Modern BI software typically has a drag-and-drop interface with user-friendly navigation that allows non-technical users to create their queries and generate detailed results. IT personnel handled this in a conventional BI environment while the business user-approved or requested changes to the report or dashboard. This process could take weeks, and the IT department is frequently overburdened with other tasks. Reporting has become a time-consuming process that no-one experienced. Average corporate users have gained the capacity to create their analyses, ad hoc reports, analyze data, and engage with dashboards using a variety of visualizations in recent years. The process has gotten so simple that the IT department no longer needs complete control over its business intelligence. Self-service reporting systems enable business users to tamper with data on their own time.

Traditional and modern business intelligence functions within a company differently, but the end goal is the same: actionable insights.
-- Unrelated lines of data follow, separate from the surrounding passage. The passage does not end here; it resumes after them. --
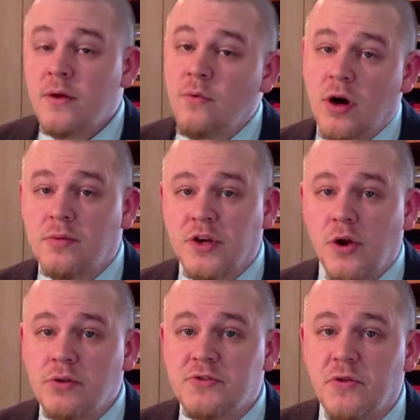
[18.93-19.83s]
Welcome to
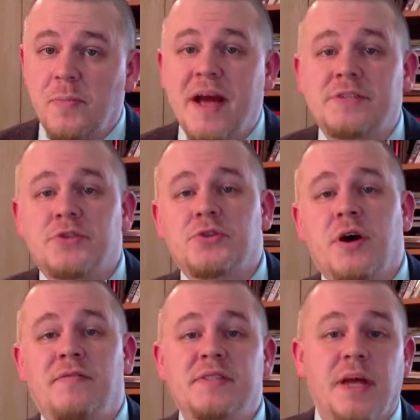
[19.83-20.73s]
Notes from the Pastor's
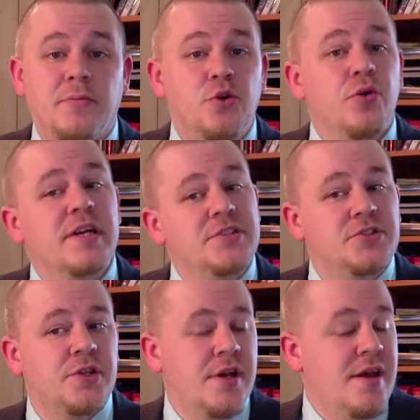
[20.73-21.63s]
Office. I'm
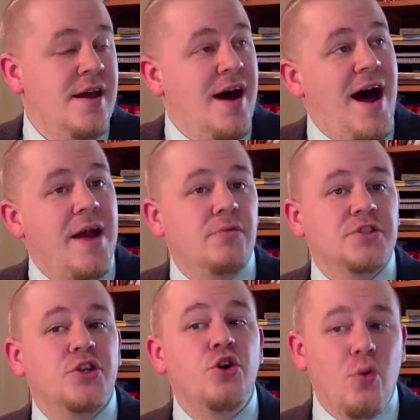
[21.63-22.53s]
Chris. I
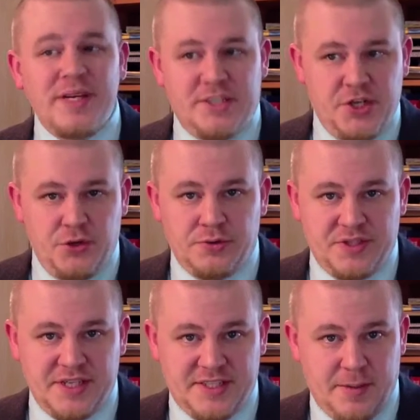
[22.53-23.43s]
was going to
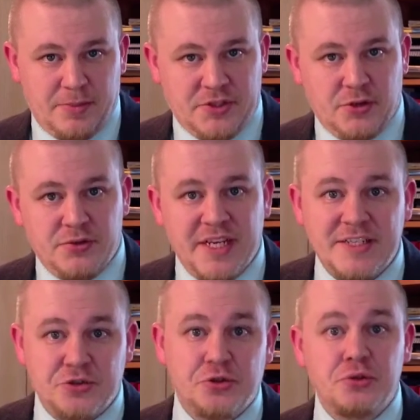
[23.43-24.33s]
use this episode to
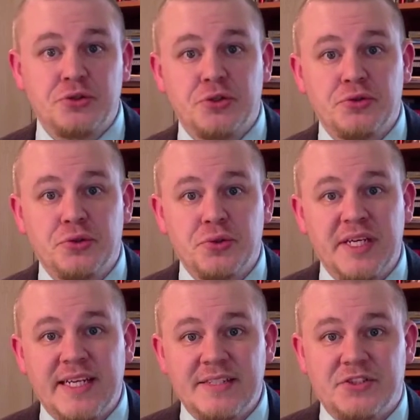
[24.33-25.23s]
introduce you to
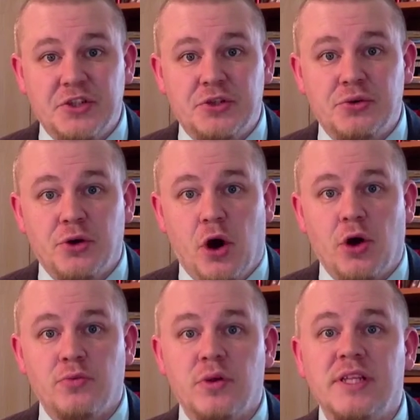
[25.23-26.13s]
the Institute
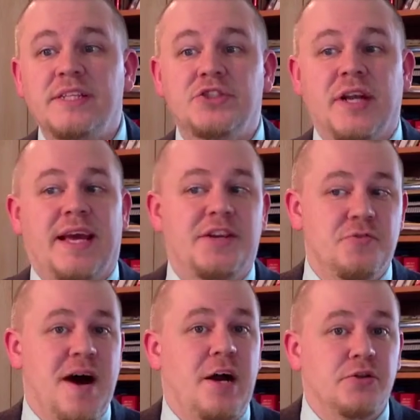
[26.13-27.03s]
on Religion and
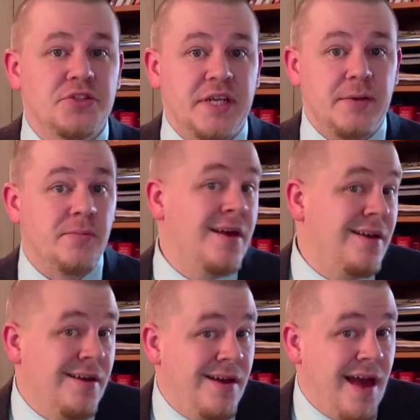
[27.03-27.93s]
Democracy.
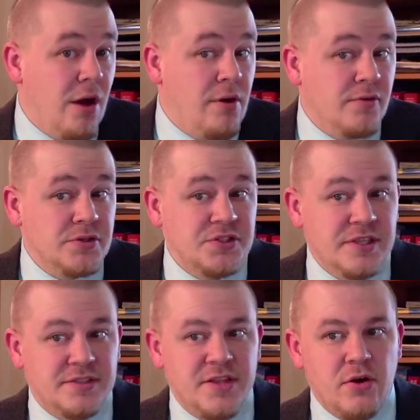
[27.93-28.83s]
However,
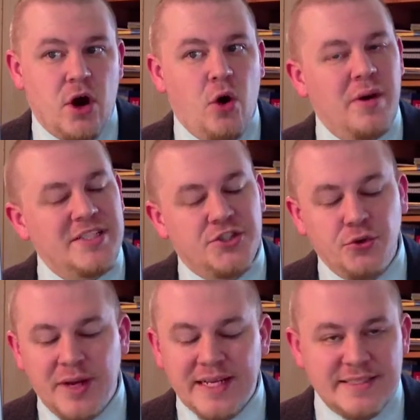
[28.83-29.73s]
since they're always
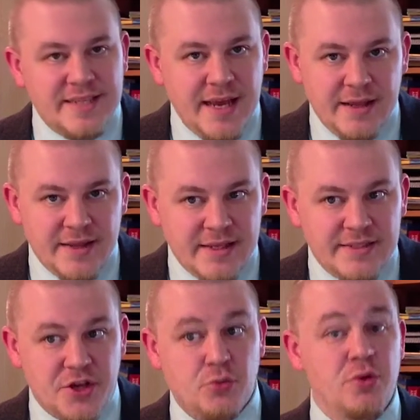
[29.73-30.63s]
doing and saying
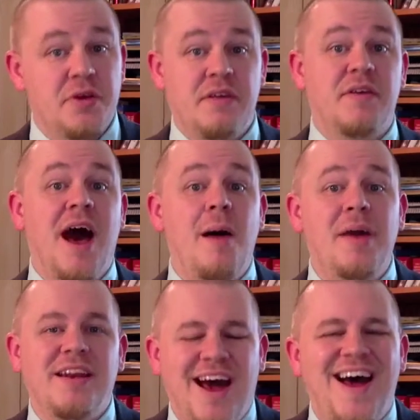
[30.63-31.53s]
things that are worthy of
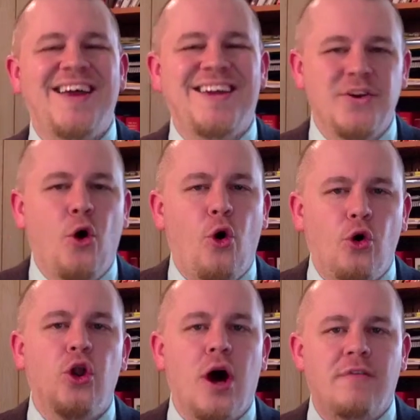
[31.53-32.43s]
comment, I can
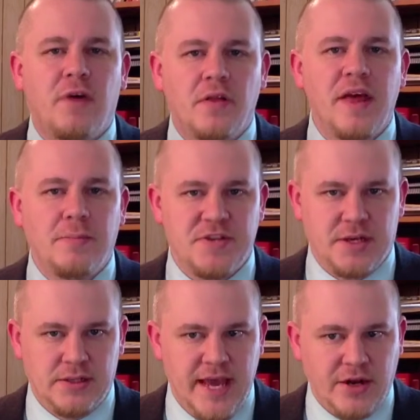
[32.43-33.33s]
hold off on them
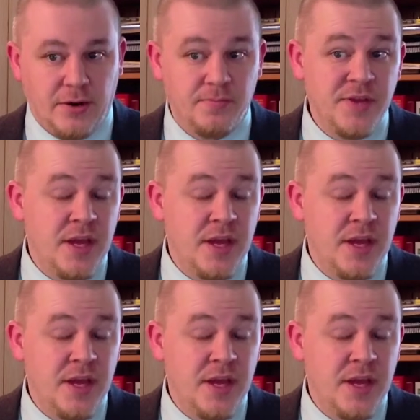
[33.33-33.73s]
till later.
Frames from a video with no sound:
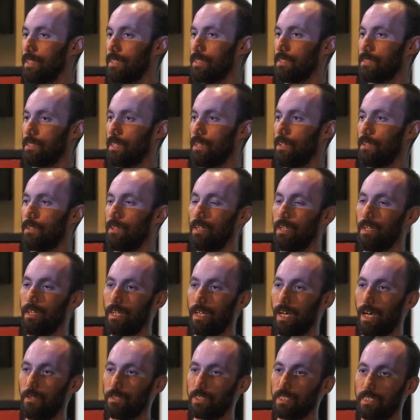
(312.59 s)
So
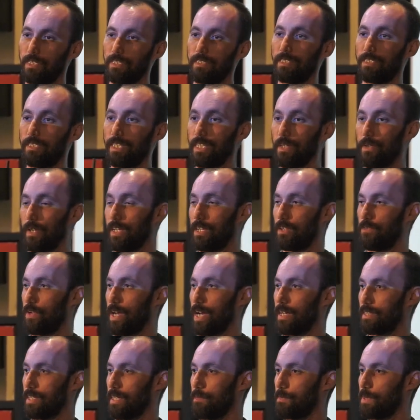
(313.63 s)
I was just insinuating the
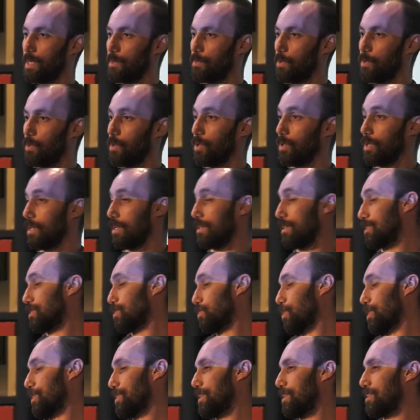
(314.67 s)
fact that it's
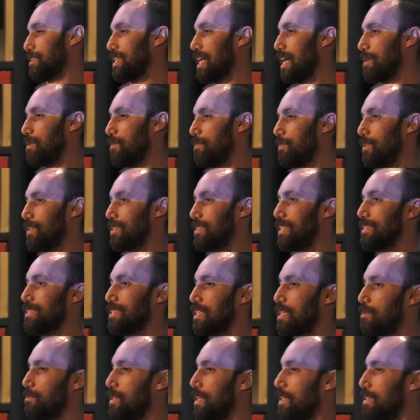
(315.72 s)
worth their time to win
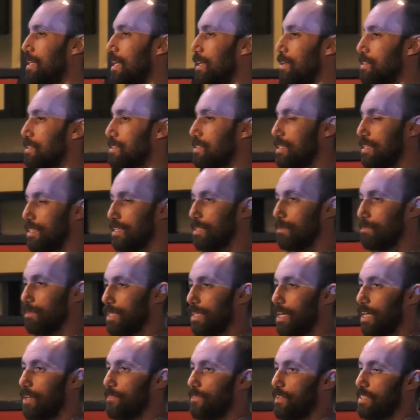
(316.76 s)
$600 million, but
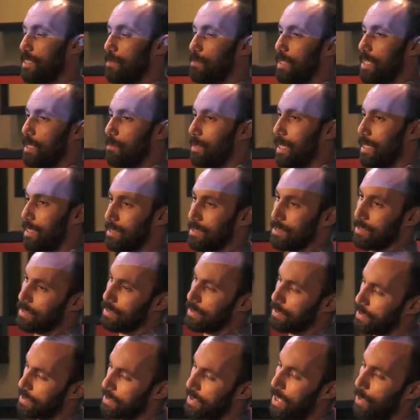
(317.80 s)
$150 million
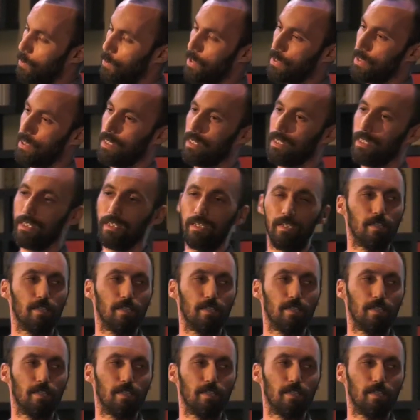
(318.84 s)
is just not worth it.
Businesses must consider their budget, employees, and tools and their ability to support and maintain them to select the best alternative. We’ll begin by discussing the benefits of self-service business intelligence (SSBI) before moving on to the most crucial elements of these products.

Implementing Self-Service BI effectively

Business data must be controlled, centralized, current, and always accessible so that business users can access data and generate self-service reports on the go. The administration and setup of data are the responsibility of data analysts. Simultaneous database connections are required when multiple users are answering questions simultaneously. Analysts will construct a data dictionary including metrics, KPIs, dimension definitions, and a data schema description (aka the data model). This is required for data management and iteration over a configuration.
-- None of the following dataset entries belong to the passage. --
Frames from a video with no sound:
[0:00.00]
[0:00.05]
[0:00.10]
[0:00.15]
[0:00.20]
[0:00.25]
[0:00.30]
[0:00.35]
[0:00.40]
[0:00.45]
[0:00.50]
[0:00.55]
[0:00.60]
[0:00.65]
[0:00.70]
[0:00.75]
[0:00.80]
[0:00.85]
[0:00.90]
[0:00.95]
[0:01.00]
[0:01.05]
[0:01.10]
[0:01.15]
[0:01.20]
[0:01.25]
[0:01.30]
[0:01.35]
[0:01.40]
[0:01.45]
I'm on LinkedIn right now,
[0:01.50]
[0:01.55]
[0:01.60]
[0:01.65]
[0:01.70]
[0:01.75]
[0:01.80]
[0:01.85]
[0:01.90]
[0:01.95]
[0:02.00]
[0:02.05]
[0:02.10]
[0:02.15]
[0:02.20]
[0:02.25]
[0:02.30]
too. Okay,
Self-service User training is required for BI, as it is for any other enterprise software solution. This can be accomplished independently, in person, or by combining ways.

Provides real-time updates

It’s not enough to merely supply data and the ability to generate reports to business users. They demand prompt responses and cannot wait for updated extracts. Bipp is an in-database analytics tool, which means that, unlike prior BI products, the processing is done within the database rather than within the BI tool itself. This eliminates the time-consuming pull stage, allowing business users to quickly answer questions about billions of rows of data and drill down to the row level.


Allows BI professionals to concentrate on more complex tasks

Your business intelligence specialists are experienced in creating complex analytics to help your organization prosper. It is futile to answer minor, repetitive BI questions that can be handled with self-service BI tools.

Business users can respond to data-driven inquiries almost instantaneously

Now is the time to have a business question that has to be addressed. Anyone in your organization can acquire the answers they need from your business data by generating reports in near real-time if they have access to the right self-service BI tools and sufficient training.


The self-service business intelligence provides various recommendations and benefits that you can use for your BI operations and practical suggestions based on our many years of industry experience. Thanks to modern technological developments that have made software simple to adopt, operate, and access, true self-service is now at your fingertips.